Three bishops, religious and deacons also attended with another 100 people leading talks or hosting workshops, including Dr. Scott Hahn, professor of theology at Franciscan University of Steubenville, Ohio, and Fr. John Parks, chaplain and theology teacher at Notre Dame Preparatory in Scottsdale.
“There are two types of preachers, those who get up to say something and those who get up because they have something to say,” Fr. Parks said, advising youth ministers to be relevant, resourceful and real with the teens they serve.
“God called you to be here and He called you to preach to His teens, His flock. He called you to do this.”

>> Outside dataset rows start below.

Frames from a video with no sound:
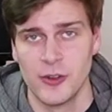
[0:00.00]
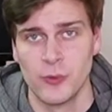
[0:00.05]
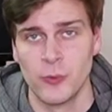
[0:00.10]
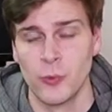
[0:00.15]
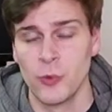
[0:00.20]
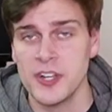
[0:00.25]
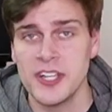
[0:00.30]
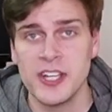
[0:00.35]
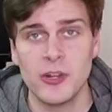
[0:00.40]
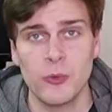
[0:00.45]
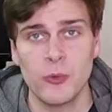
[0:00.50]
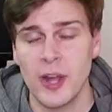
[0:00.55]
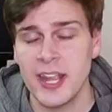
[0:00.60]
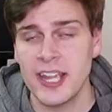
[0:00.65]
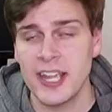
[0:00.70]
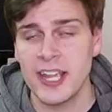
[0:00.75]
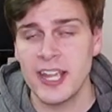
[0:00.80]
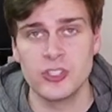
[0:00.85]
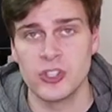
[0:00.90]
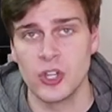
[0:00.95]

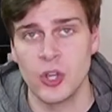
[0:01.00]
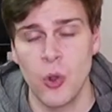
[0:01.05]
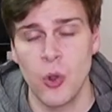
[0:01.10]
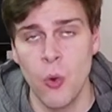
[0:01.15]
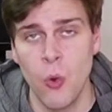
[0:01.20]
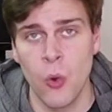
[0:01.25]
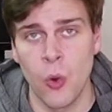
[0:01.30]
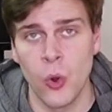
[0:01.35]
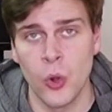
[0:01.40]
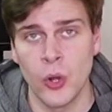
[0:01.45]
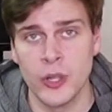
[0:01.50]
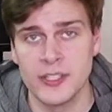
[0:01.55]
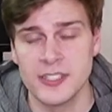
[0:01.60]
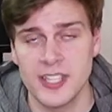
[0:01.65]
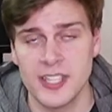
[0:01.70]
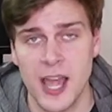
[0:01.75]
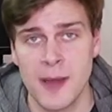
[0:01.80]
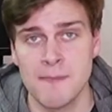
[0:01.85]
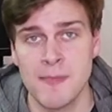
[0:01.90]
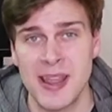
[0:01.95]
rearrange the chords
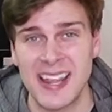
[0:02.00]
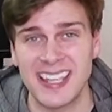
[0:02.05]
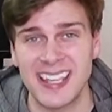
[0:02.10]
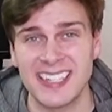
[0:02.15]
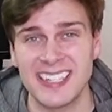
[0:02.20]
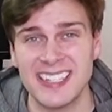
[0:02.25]
and make a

Life Teen is in nearly 1,700 American parishes and in 17 countries. With a motto, “leading teens closer to Christ,” and a special emphasis on the Eucharist, the international ministry hosts training and workshops throughout the year and offers scholarships for priests to attend.
Youth ministers were not only formed in the head, but the heart. The conference was a spiritual renewal that offered adoration, reconciliation and daily Mass.
Chris Epplett from the Diocese of Grand Rapids, Michigan, works with 100 teens in his high school program. He made his way to the Valley of the Sun where he said he was “renewed and given the zeal to do ministry.”
“Being able to dive into the theme, ‘inspired’ was good because it allows us to not just further inspire those teens we work with, but to be inspired,” he said.
The goal of the conference is give youth ministers the tools to lead, listen and nurture intimate relationships with God, thereby impacting their parish ministries.
St. Patrick Life Teen coordinator Scott Bagshaw has been involved in youth ministry since 1996 as a participant, leader and speaker.
He said the training is not only invaluable but necessary to know what works in youth ministry and how to implement it.
“That’s when the work really starts, when I apply all that I’ve learned,” Bagshaw said. “If we’re not staying close to God, our teens won’t either. We need an opportunity to recharge with each other and share, then we can go out and set the world ablaze.”